*** Opening of Data section ***

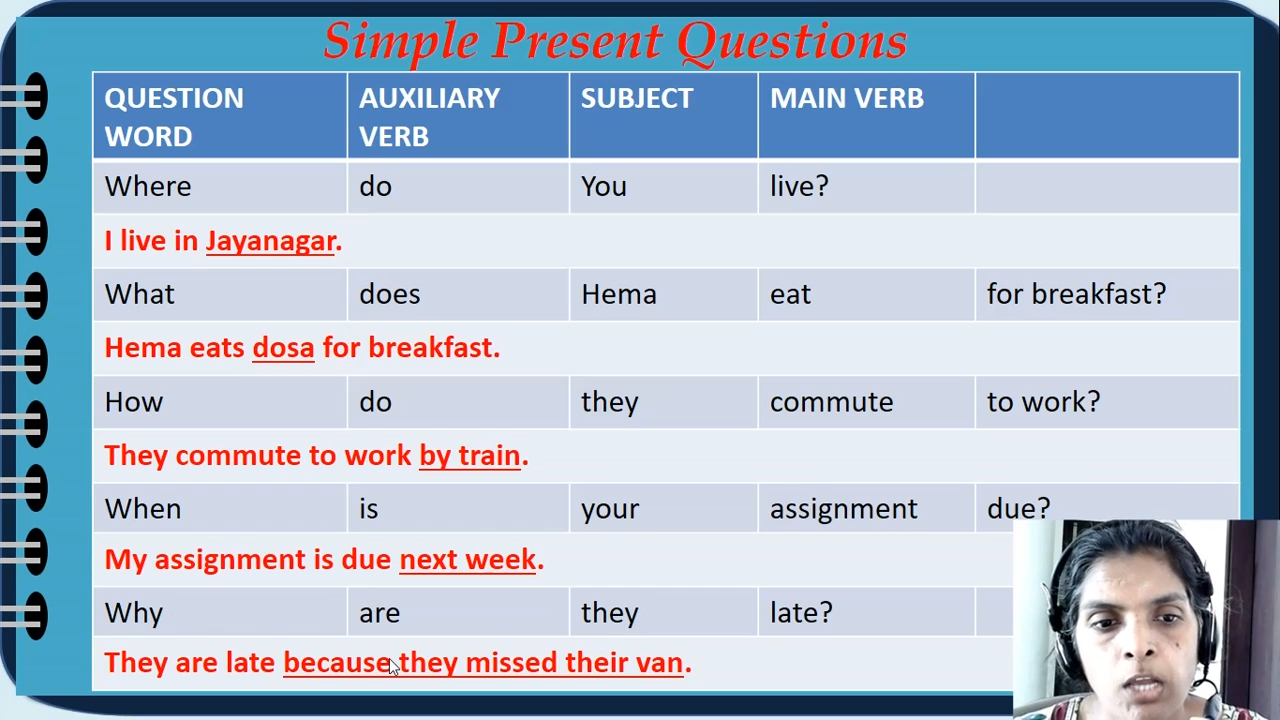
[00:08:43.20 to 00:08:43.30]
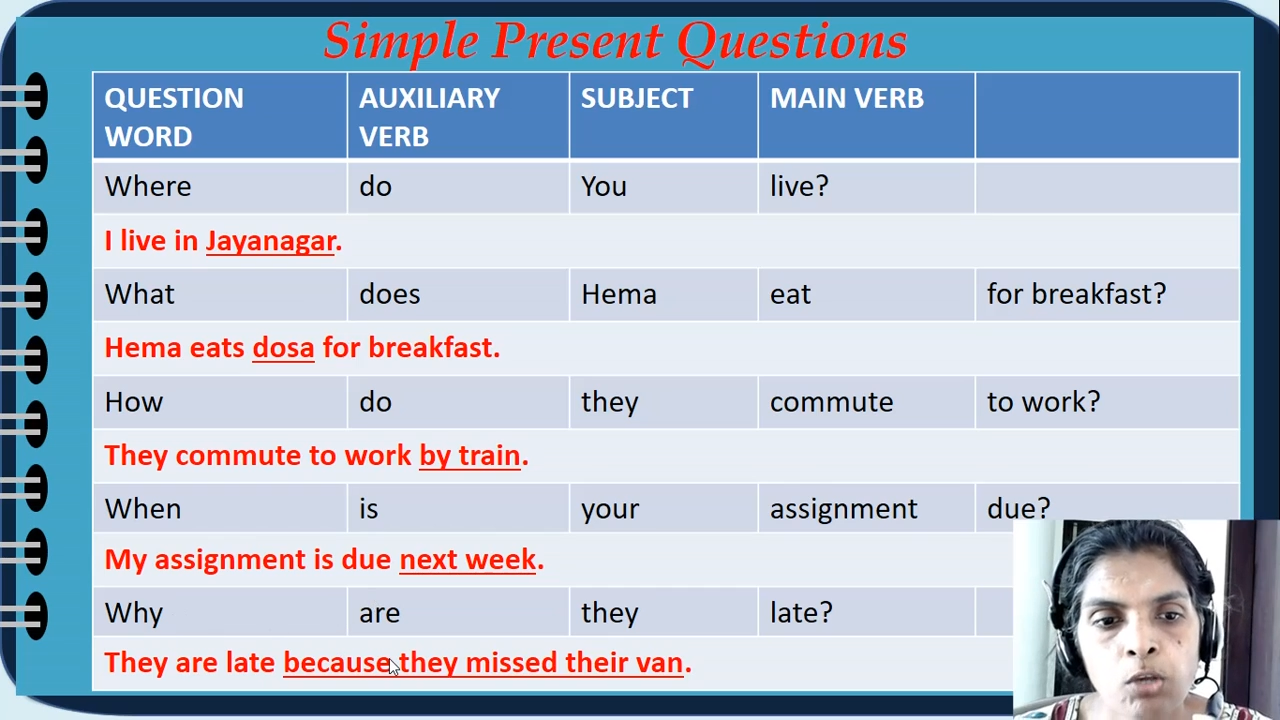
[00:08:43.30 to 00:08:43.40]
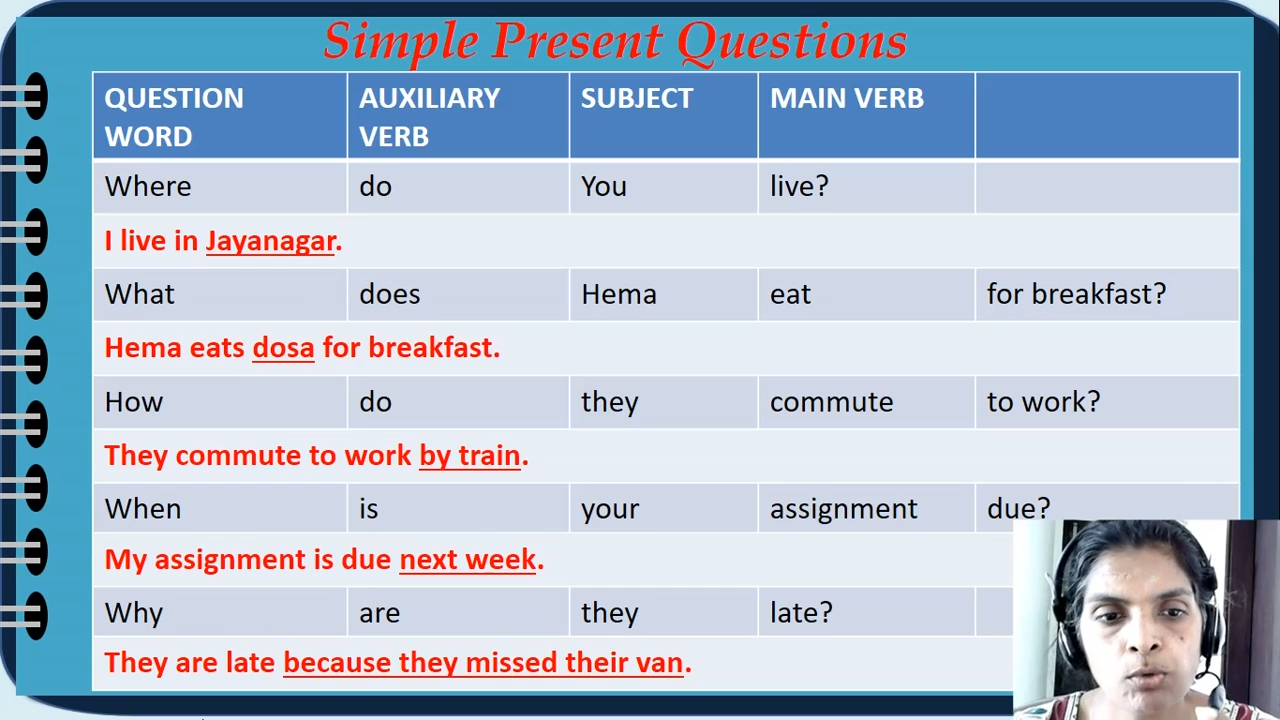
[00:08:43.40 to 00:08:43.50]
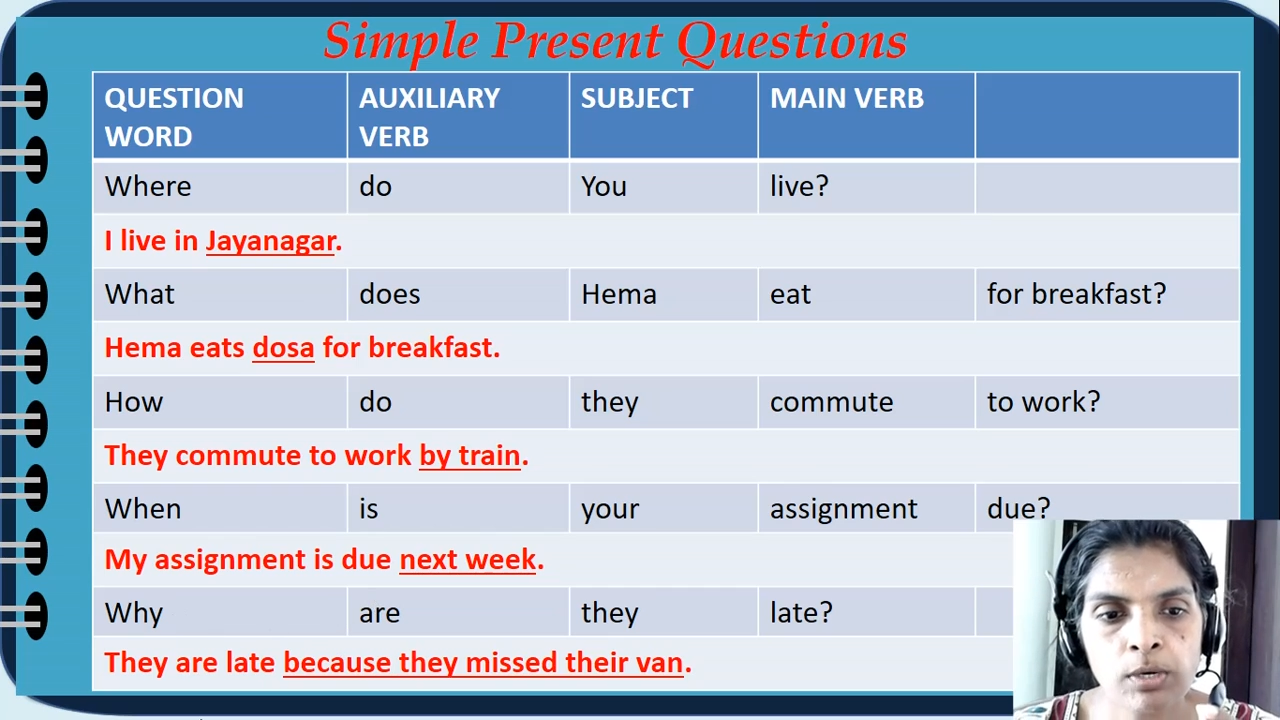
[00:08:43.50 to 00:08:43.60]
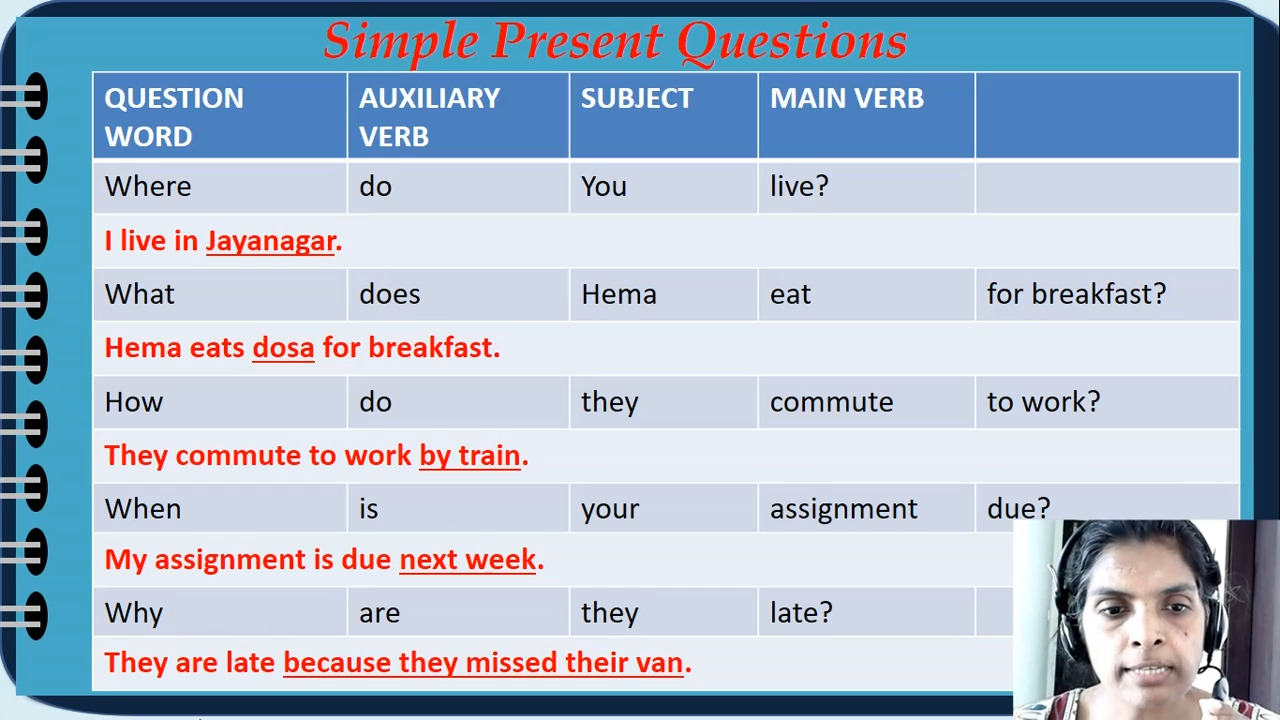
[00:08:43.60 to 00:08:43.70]

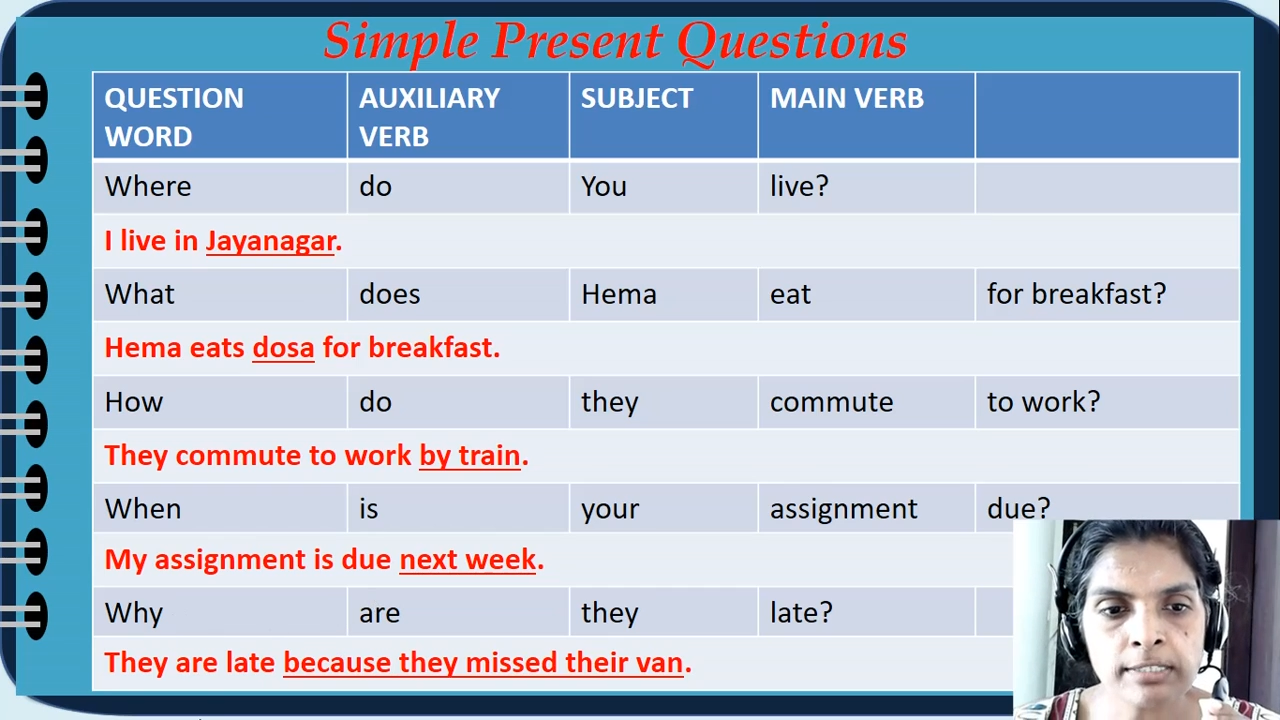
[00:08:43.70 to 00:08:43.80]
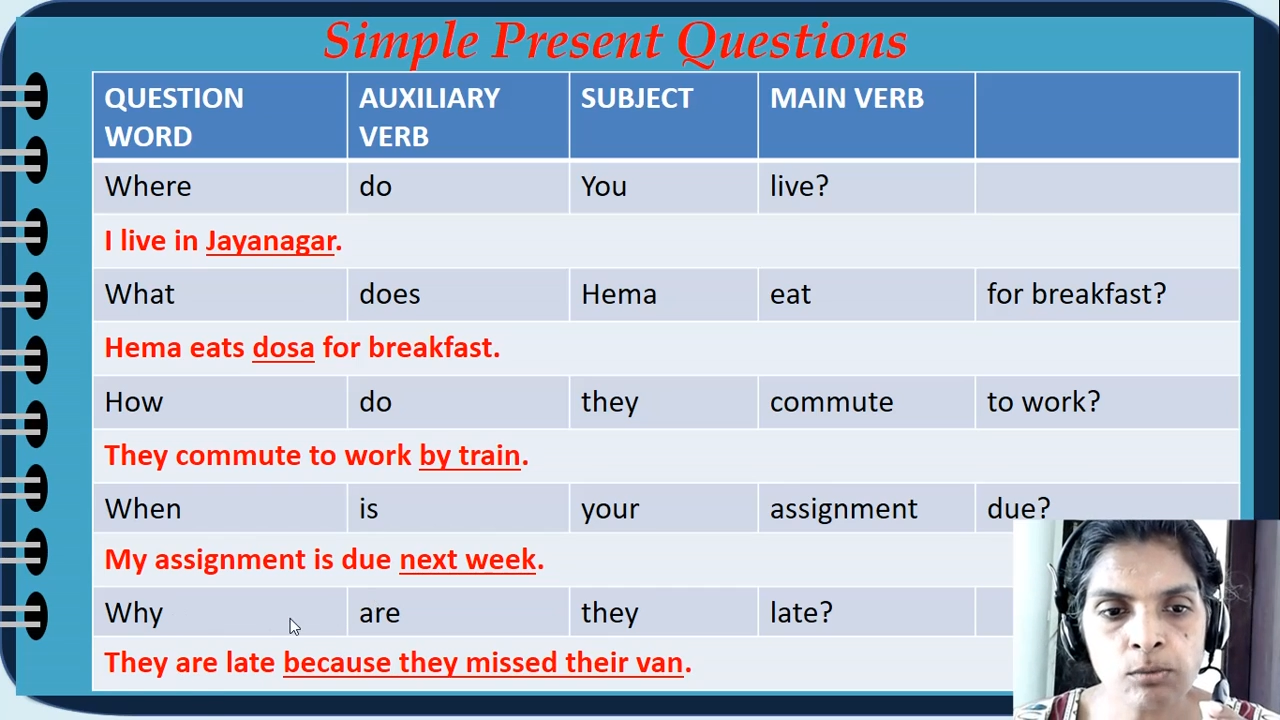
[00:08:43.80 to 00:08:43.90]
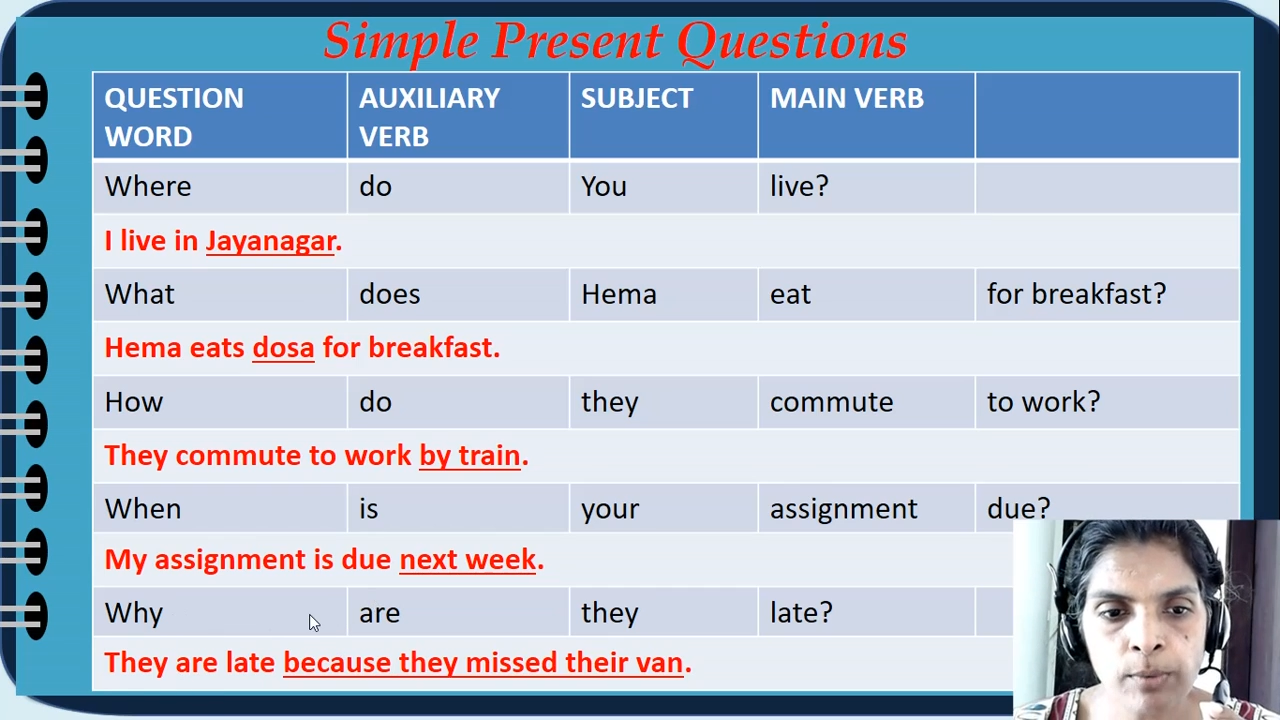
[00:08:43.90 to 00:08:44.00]
you will ask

*** Close of Data section ***

# [Exercise aim]
When you transcribe the lines above, keep every word exact but leave the pictures behind.

# [Output for this task]
[00:08:43.20 to 00:08:43.30]
[00:08:43.30 to 00:08:43.40]
[00:08:43.40 to 00:08:43.50]
[00:08:43.50 to 00:08:43.60]
[00:08:43.60 to 00:08:43.70]

[00:08:43.70 to 00:08:43.80]
[00:08:43.80 to 00:08:43.90]
[00:08:43.90 to 00:08:44.00]
you will ask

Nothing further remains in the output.